-- Opening Marker --
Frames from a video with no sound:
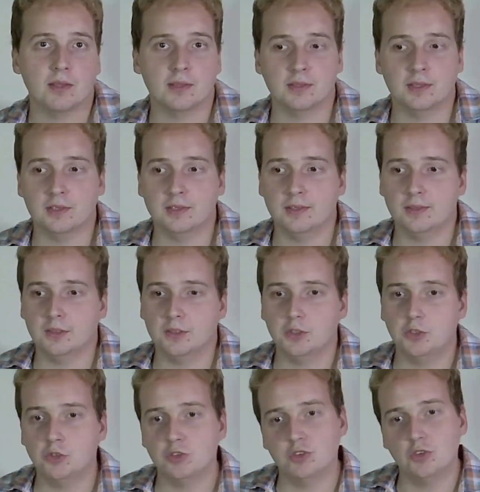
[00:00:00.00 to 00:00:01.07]
You
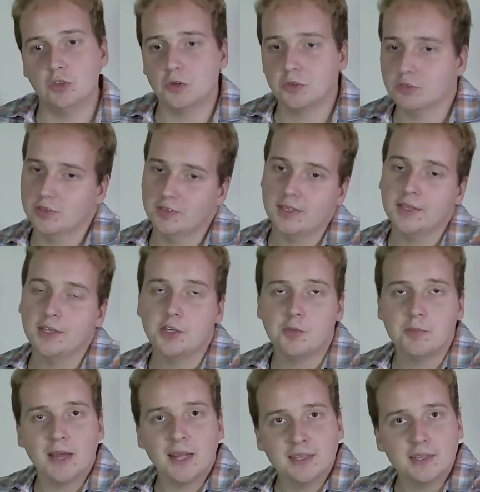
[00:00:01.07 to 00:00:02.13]
just don't see the
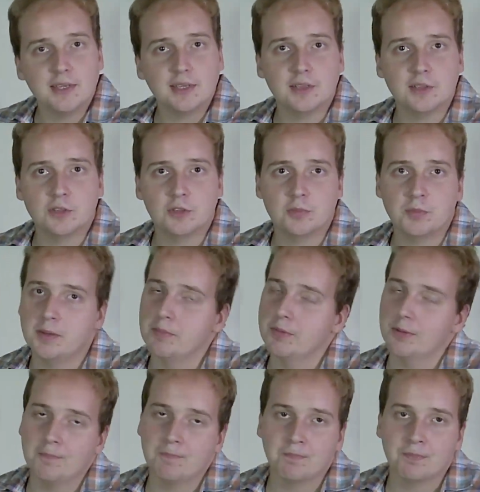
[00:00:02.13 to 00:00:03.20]
humanity in those
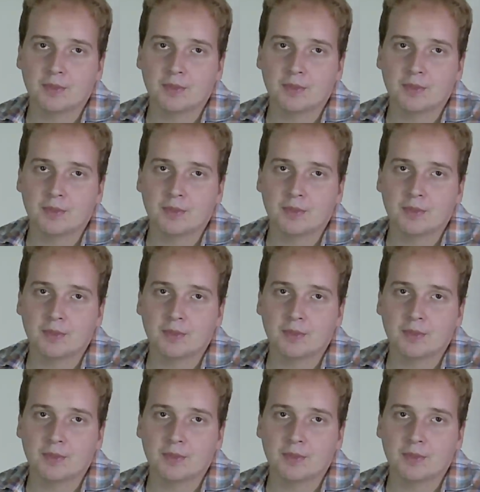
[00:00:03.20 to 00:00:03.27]
people.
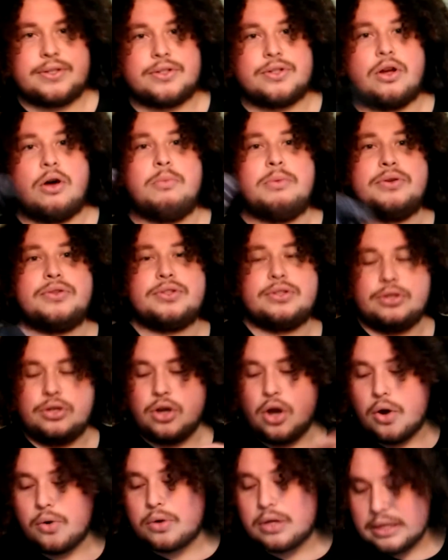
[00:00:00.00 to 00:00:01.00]
There's almost
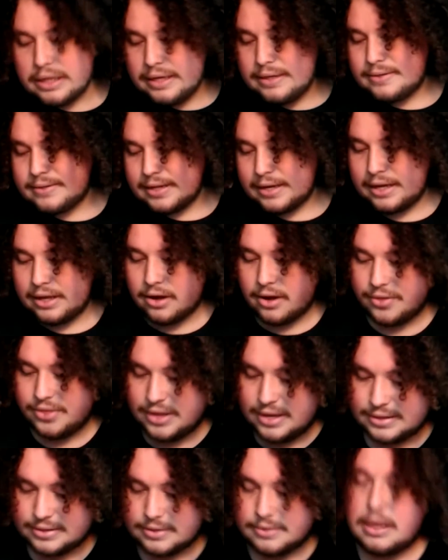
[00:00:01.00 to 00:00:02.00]
no clean singing on
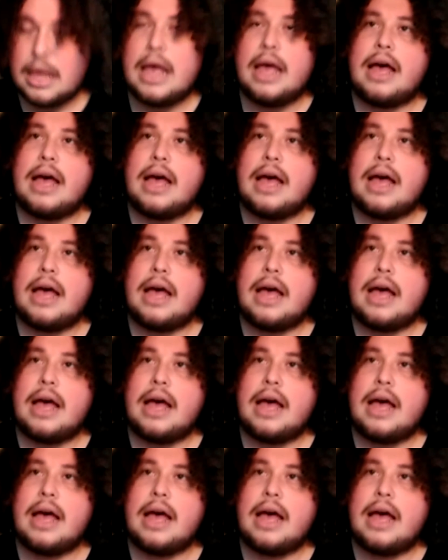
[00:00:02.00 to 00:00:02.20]
this.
-- Closing Marker --
→ WHAT YOU NEED TO DO
Every line from the one containing "[00:00:01.07 to 00:00:02.13]" through the last line of the data, both included, is to be repeated exactly; the pictures are to be left out.

→ RESPONSE
[00:00:01.07 to 00:00:02.13]
just don't see the
[00:00:02.13 to 00:00:03.20]
humanity in those
[00:00:03.20 to 00:00:03.27]
people.
[00:00:00.00 to 00:00:01.00]
There's almost
[00:00:01.00 to 00:00:02.00]
no clean singing on
[00:00:02.00 to 00:00:02.20]
this.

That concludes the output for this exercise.